Give back the data below word for word. Any image in it should be left out.

========

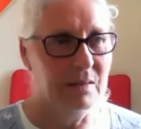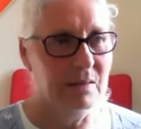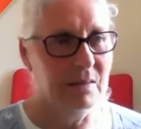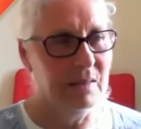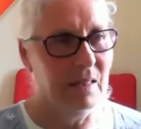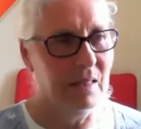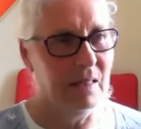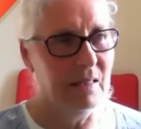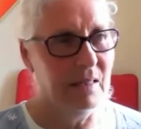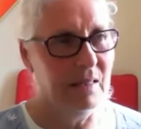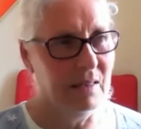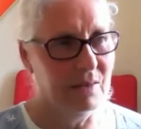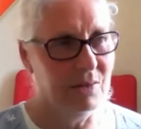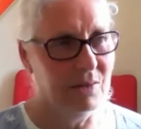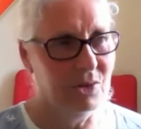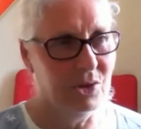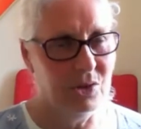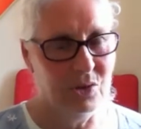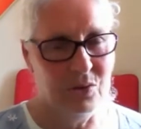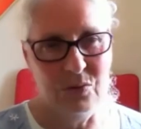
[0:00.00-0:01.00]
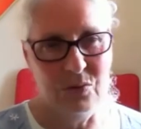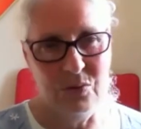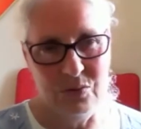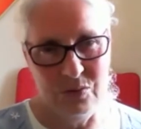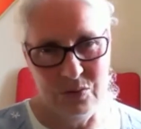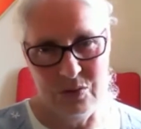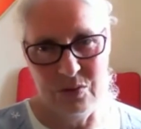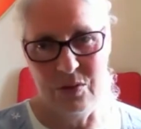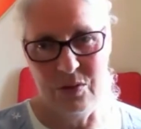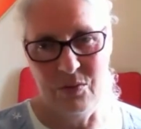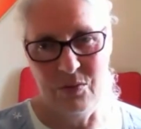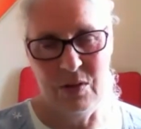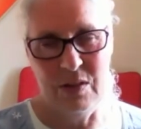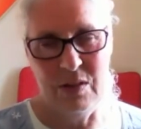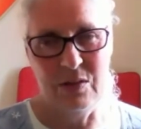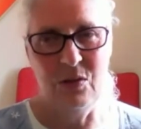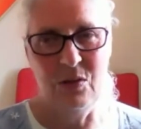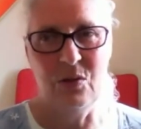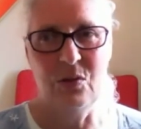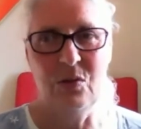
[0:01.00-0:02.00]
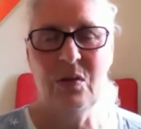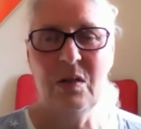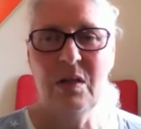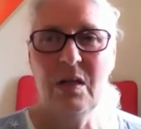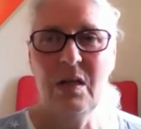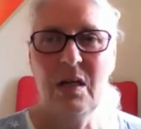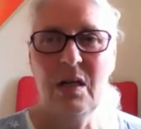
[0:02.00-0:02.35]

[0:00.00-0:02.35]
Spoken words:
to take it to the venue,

========

Solution:
[0:00.00-0:01.00]
[0:01.00-0:02.00]
[0:02.00-0:02.35]

[0:00.00-0:02.35]
Spoken words:
to take it to the venue,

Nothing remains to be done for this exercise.